||Prior to the early 1990s there were two competing styles of low volt halogen reflector lamps for general lighting. The Americans, Japanese and British focussed on glass reflectors with dichroic coating. Meanwhile the Europeans developed a broad range of aluminium types. Philips created the AR56 and AR37 with glass lenses, whereas Osram developed the open fronted AR48, AR70 and AR111 with anti-glare shields.
The reflector is formed by spinning an aluminium sheet into a deep parabolic profile and punching out an opening at its apex. The halogen capsule is clipped into a small disc which centralises it in the reflector, and then cemented into the opening. The Philips AR lamps were one of the first types to incorporate a glass shield. This provides added safety in the not infrequent event that the inner capsule would shatter at end of life. Two types of front glass were offered, the frosted version shown here for flood beams, or clear for spot types. In a later development the floods were created with a clear lens and facetted reflector, to mimic the sparkle of the facetted MR16 which was gaining popularity. Another innovative feature is the use of a bayonet cap, which made re-lamping much easier than the fragile pins of MR16.

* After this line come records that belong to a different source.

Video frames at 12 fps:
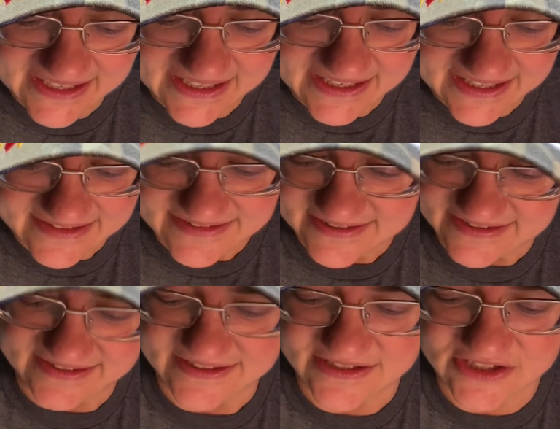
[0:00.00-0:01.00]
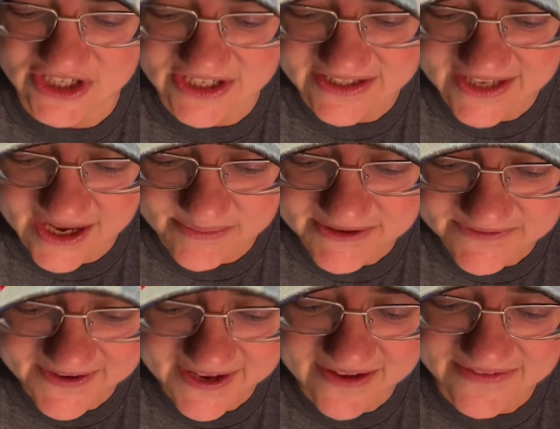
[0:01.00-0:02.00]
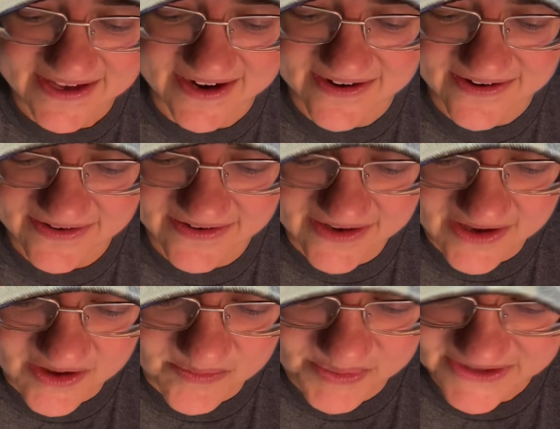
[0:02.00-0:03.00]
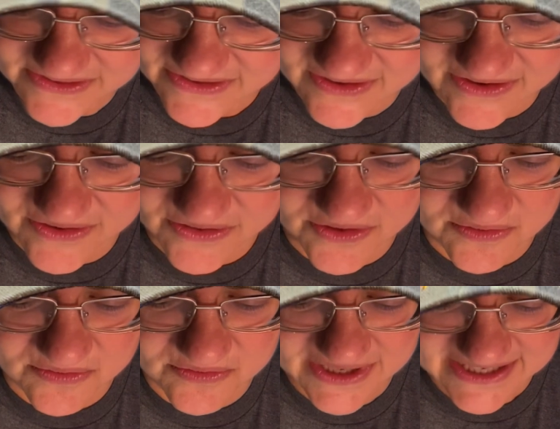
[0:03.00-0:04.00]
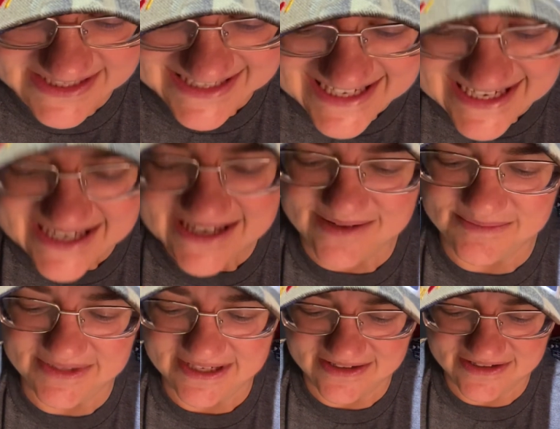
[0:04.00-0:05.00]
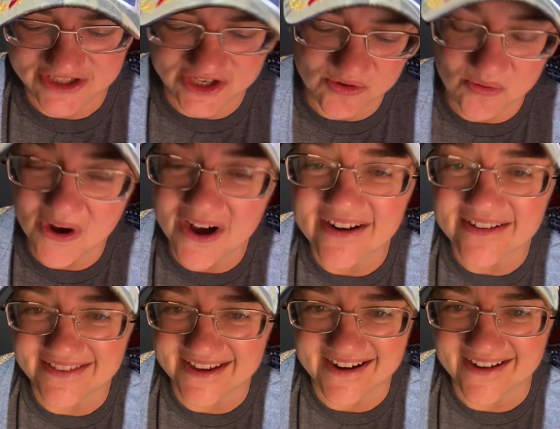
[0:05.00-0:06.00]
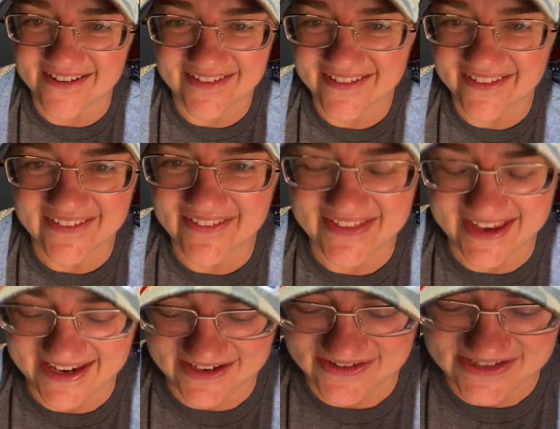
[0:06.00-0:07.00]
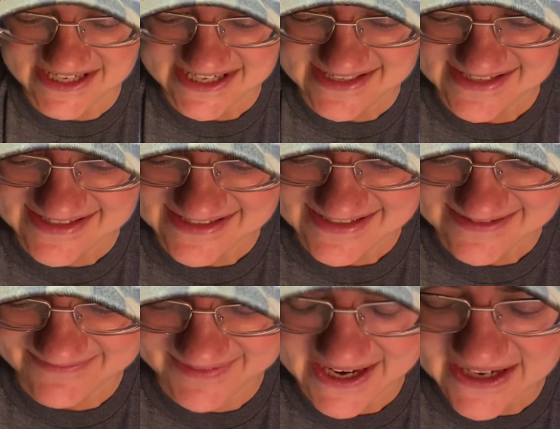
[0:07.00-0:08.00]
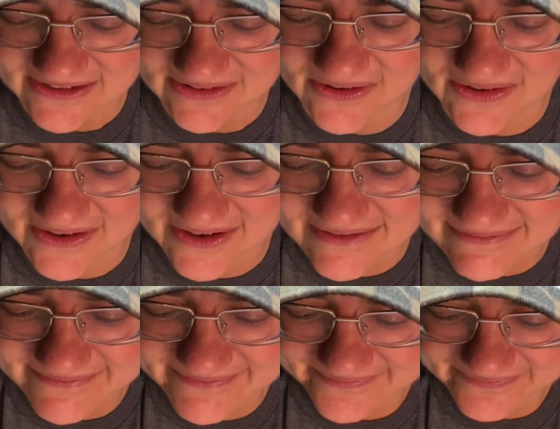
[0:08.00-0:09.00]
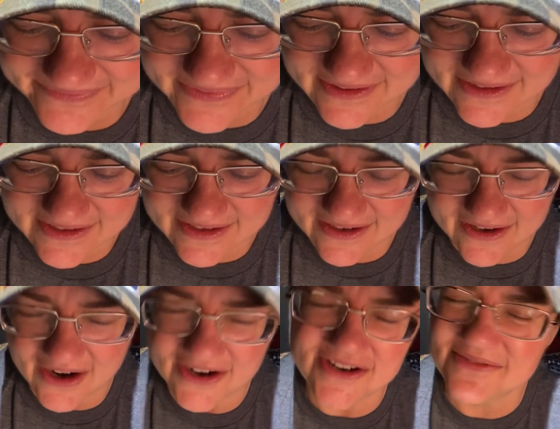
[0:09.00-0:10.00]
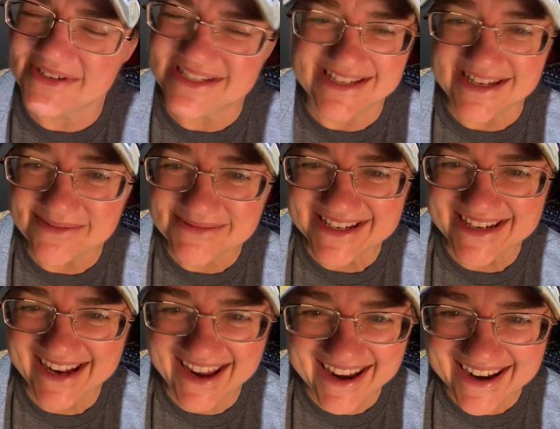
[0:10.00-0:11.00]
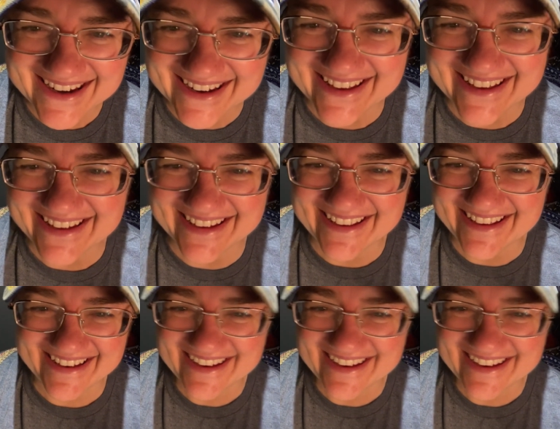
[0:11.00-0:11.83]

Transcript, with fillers: It shall not be found there, but the redeemed shall walk there. Oh, thank you, Jesus. Thank you, Lord. Are you redeemed today?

It was the strategic choice of the European manufacturers to focus on aluminium reflector lamps - viewing the advanced optics and cool beam of the dichroic versions as being over-engineered for general lighting. Although perfectly true, this took no account for the power of aesthetics. It was the glittering facets and dichroic colours of the MR16 that the market favoured, regardless of their technical purpose. By the early 1990s Philips was forced to follow market trends, and eventually established its own MR16 production.